Data for the task >>
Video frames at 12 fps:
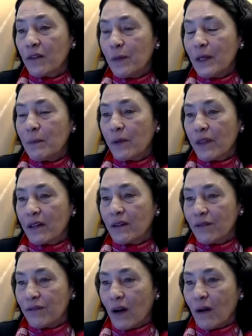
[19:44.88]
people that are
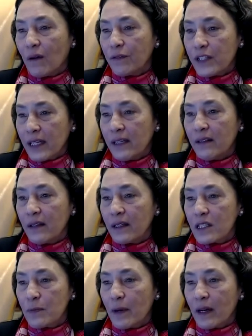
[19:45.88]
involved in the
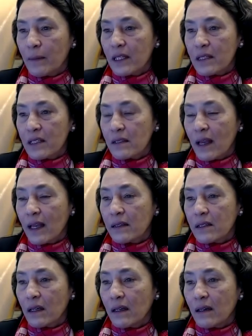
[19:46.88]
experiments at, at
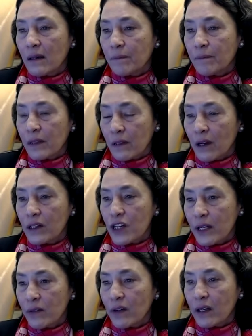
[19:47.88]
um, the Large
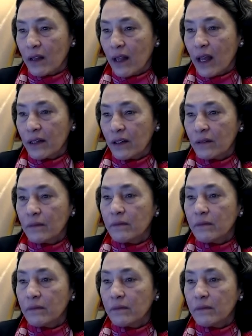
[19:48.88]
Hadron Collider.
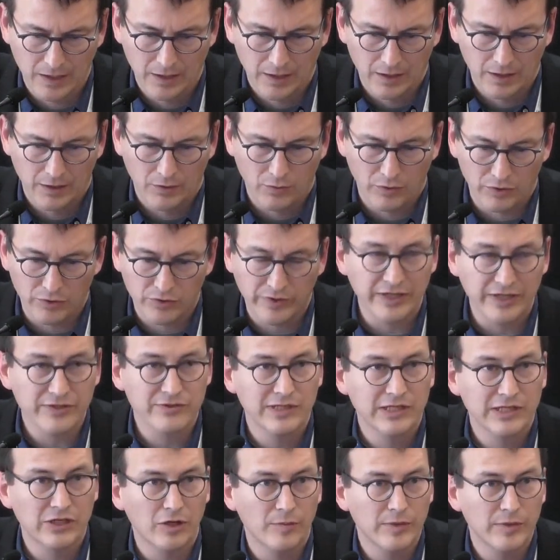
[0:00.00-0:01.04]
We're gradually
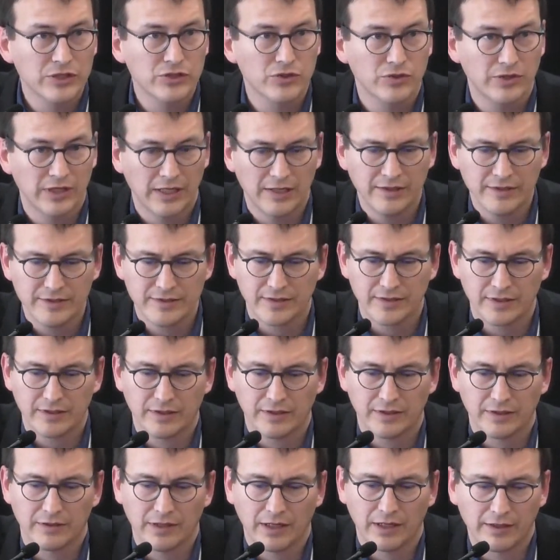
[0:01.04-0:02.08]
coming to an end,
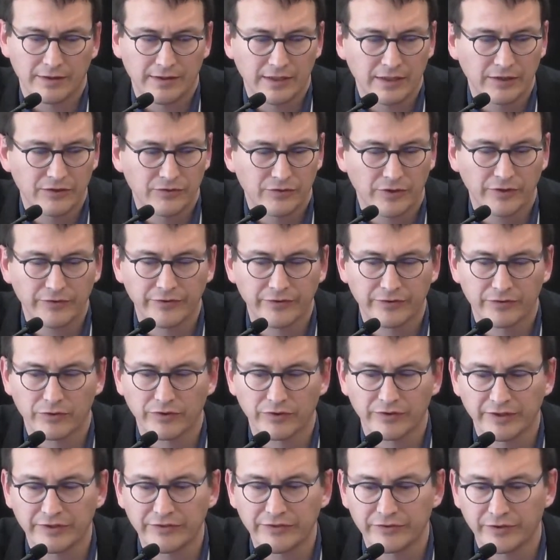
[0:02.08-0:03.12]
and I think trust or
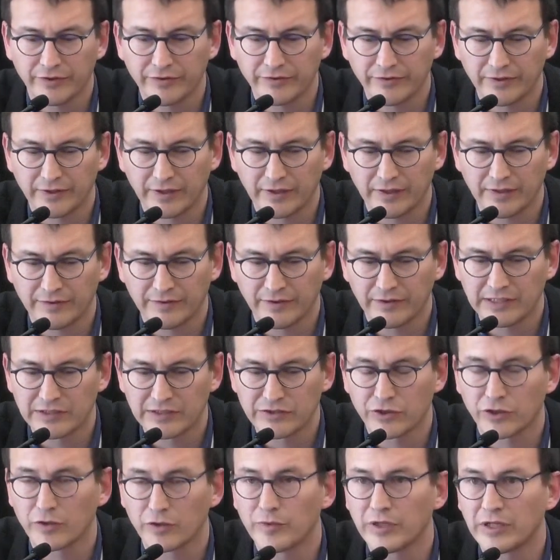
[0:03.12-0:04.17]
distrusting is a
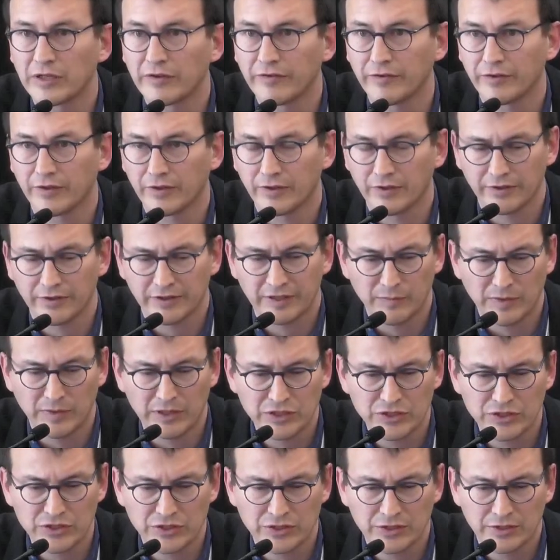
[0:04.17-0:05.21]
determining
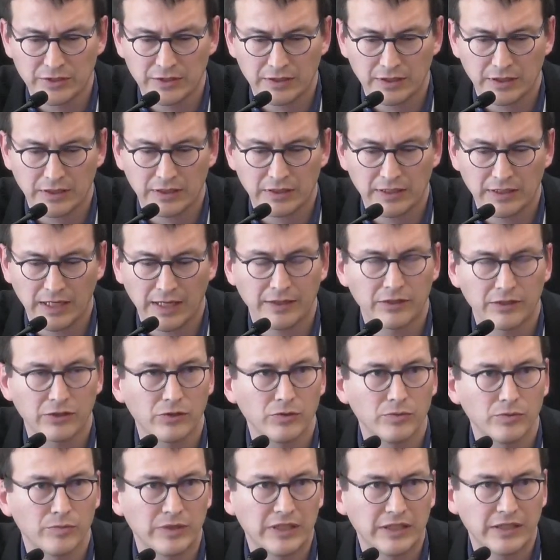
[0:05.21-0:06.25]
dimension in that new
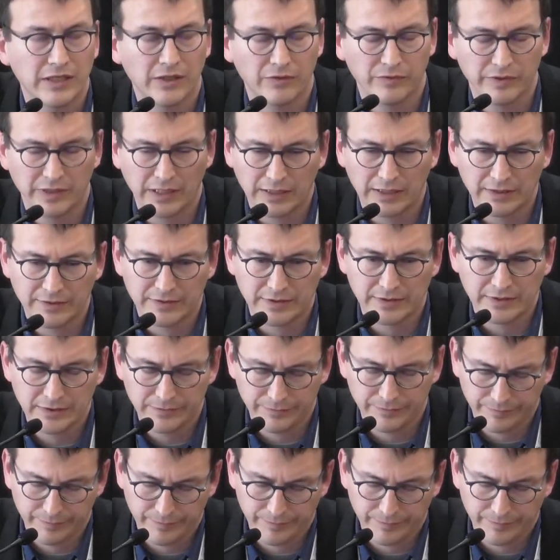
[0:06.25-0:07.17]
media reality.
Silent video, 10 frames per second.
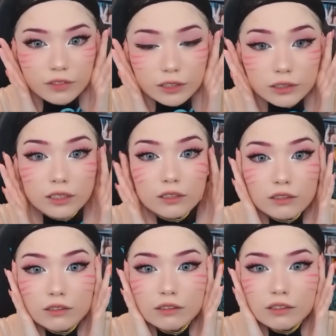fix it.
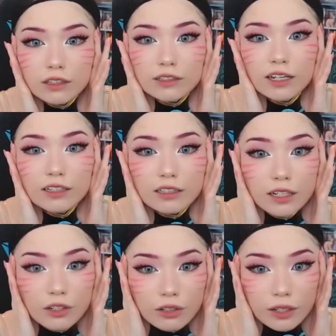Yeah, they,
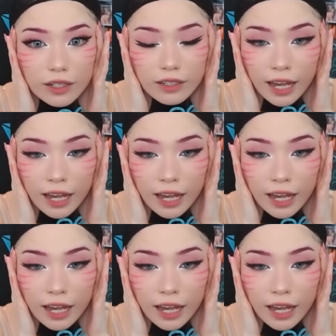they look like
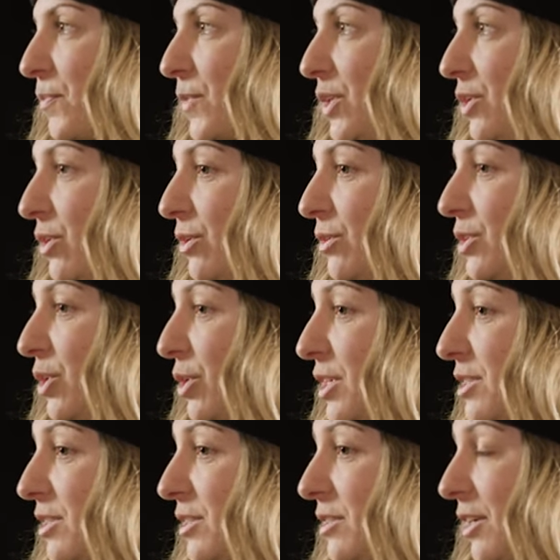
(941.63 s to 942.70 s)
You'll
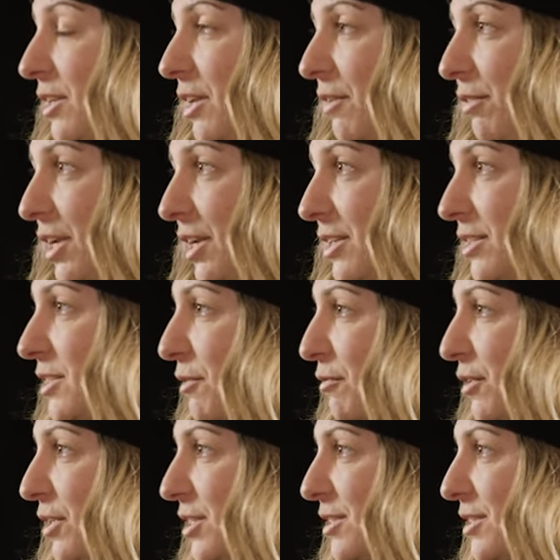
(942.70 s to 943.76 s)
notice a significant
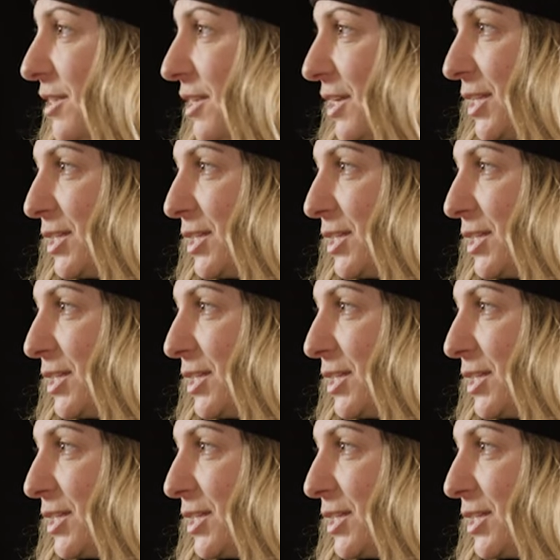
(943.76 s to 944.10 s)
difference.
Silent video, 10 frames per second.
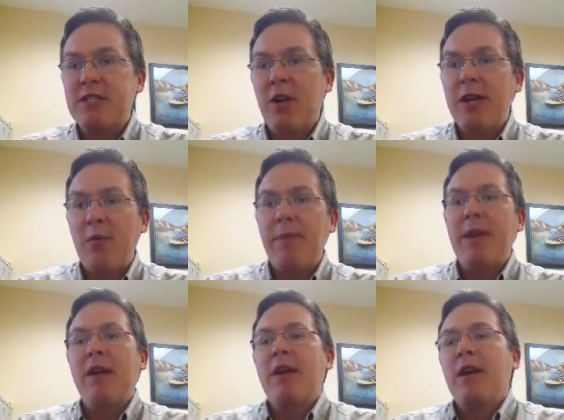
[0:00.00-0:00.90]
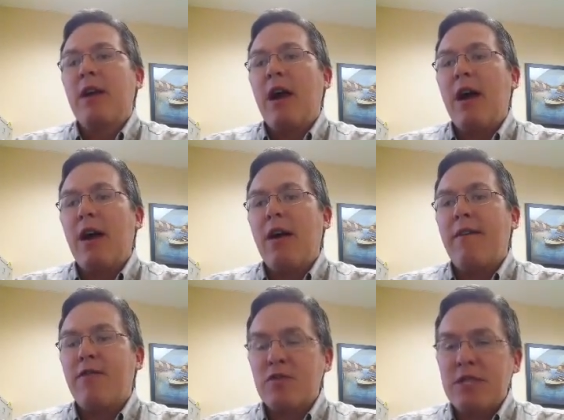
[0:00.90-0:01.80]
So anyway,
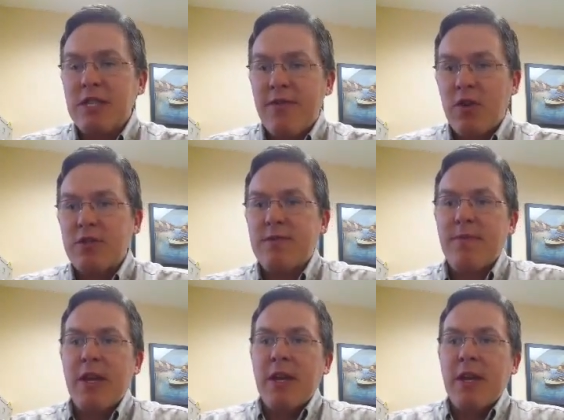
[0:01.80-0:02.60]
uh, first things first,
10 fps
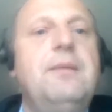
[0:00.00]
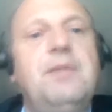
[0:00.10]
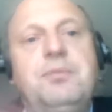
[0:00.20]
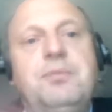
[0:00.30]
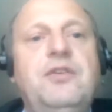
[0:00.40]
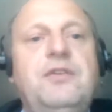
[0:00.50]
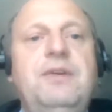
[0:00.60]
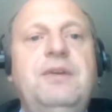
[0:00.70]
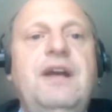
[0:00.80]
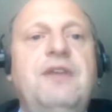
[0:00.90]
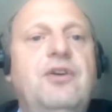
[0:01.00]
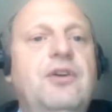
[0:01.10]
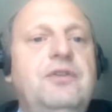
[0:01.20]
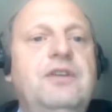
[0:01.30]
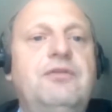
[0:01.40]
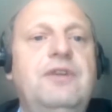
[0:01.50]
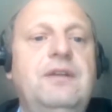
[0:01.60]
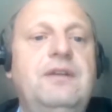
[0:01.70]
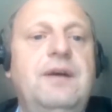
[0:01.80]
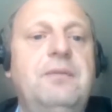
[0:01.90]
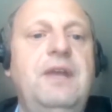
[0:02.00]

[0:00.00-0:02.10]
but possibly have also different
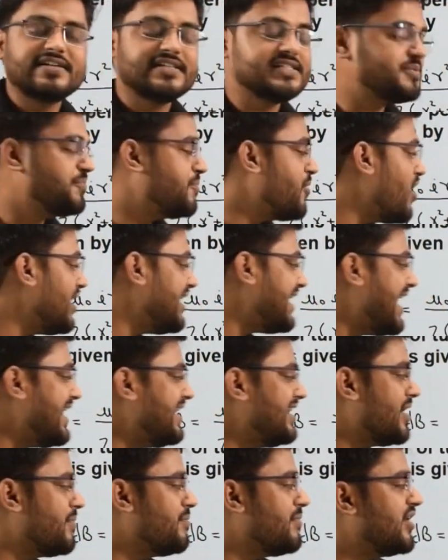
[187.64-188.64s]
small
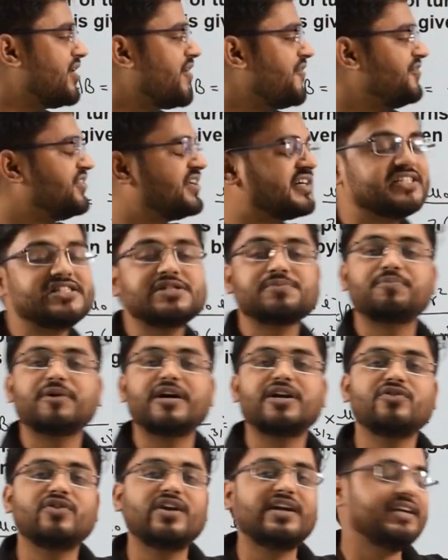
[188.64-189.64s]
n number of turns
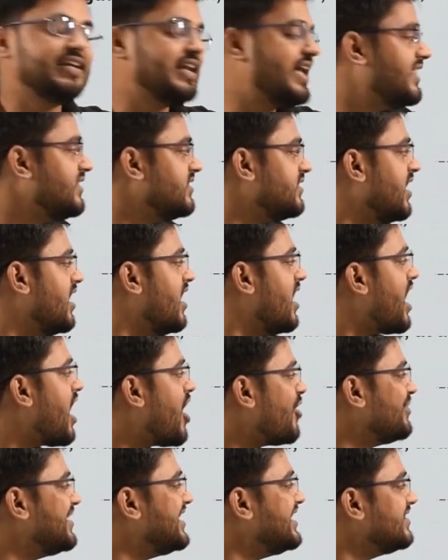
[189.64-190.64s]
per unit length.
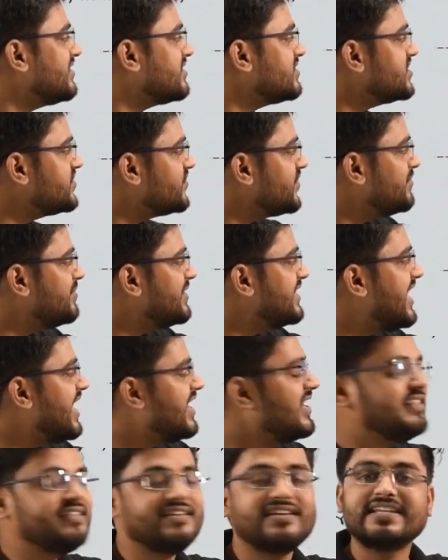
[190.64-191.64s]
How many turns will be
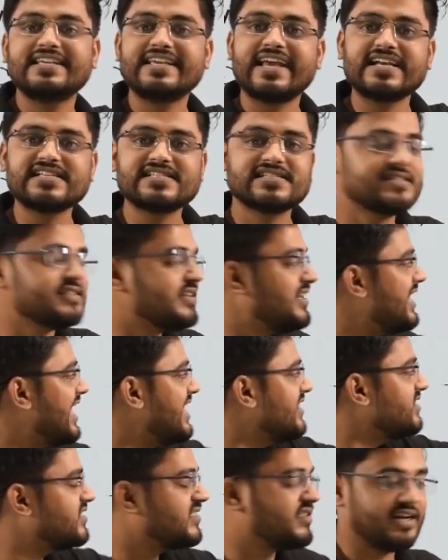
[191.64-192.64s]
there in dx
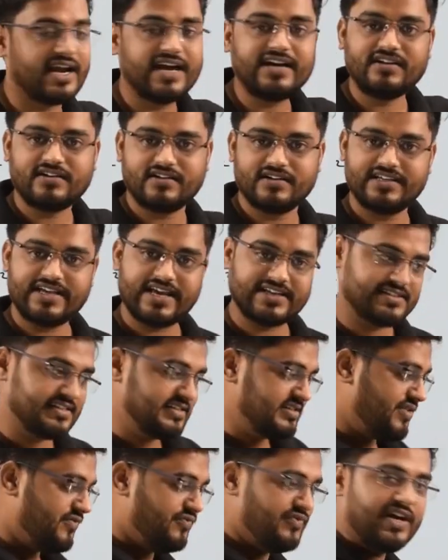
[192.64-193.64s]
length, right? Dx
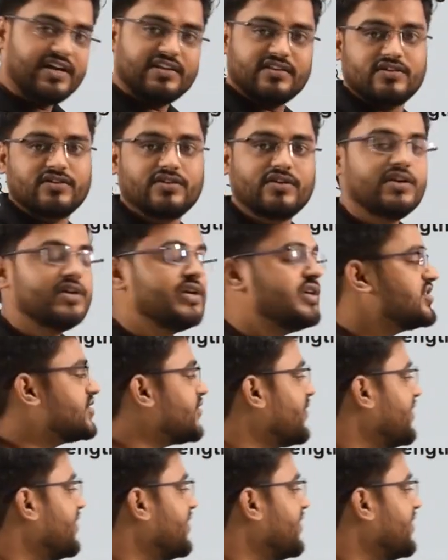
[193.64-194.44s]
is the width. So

Problem to solve >>
Wherever an image sits in the data, omit it; everything else must be copied exactly.

Output >>
Video frames at 12 fps:
[19:44.88]
people that are
[19:45.88]
involved in the
[19:46.88]
experiments at, at
[19:47.88]
um, the Large
[19:48.88]
Hadron Collider.
[0:00.00-0:01.04]
We're gradually
[0:01.04-0:02.08]
coming to an end,
[0:02.08-0:03.12]
and I think trust or
[0:03.12-0:04.17]
distrusting is a
[0:04.17-0:05.21]
determining
[0:05.21-0:06.25]
dimension in that new
[0:06.25-0:07.17]
media reality.
Silent video, 10 frames per second.
fix it.
Yeah, they,
they look like
(941.63 s to 942.70 s)
You'll
(942.70 s to 943.76 s)
notice a significant
(943.76 s to 944.10 s)
difference.
Silent video, 10 frames per second.
[0:00.00-0:00.90]
[0:00.90-0:01.80]
So anyway,
[0:01.80-0:02.60]
uh, first things first,
10 fps
[0:00.00]
[0:00.10]
[0:00.20]
[0:00.30]
[0:00.40]
[0:00.50]
[0:00.60]
[0:00.70]
[0:00.80]
[0:00.90]
[0:01.00]
[0:01.10]
[0:01.20]
[0:01.30]
[0:01.40]
[0:01.50]
[0:01.60]
[0:01.70]
[0:01.80]
[0:01.90]
[0:02.00]

[0:00.00-0:02.10]
but possibly have also different
[187.64-188.64s]
small
[188.64-189.64s]
n number of turns
[189.64-190.64s]
per unit length.
[190.64-191.64s]
How many turns will be
[191.64-192.64s]
there in dx
[192.64-193.64s]
length, right? Dx
[193.64-194.44s]
is the width. So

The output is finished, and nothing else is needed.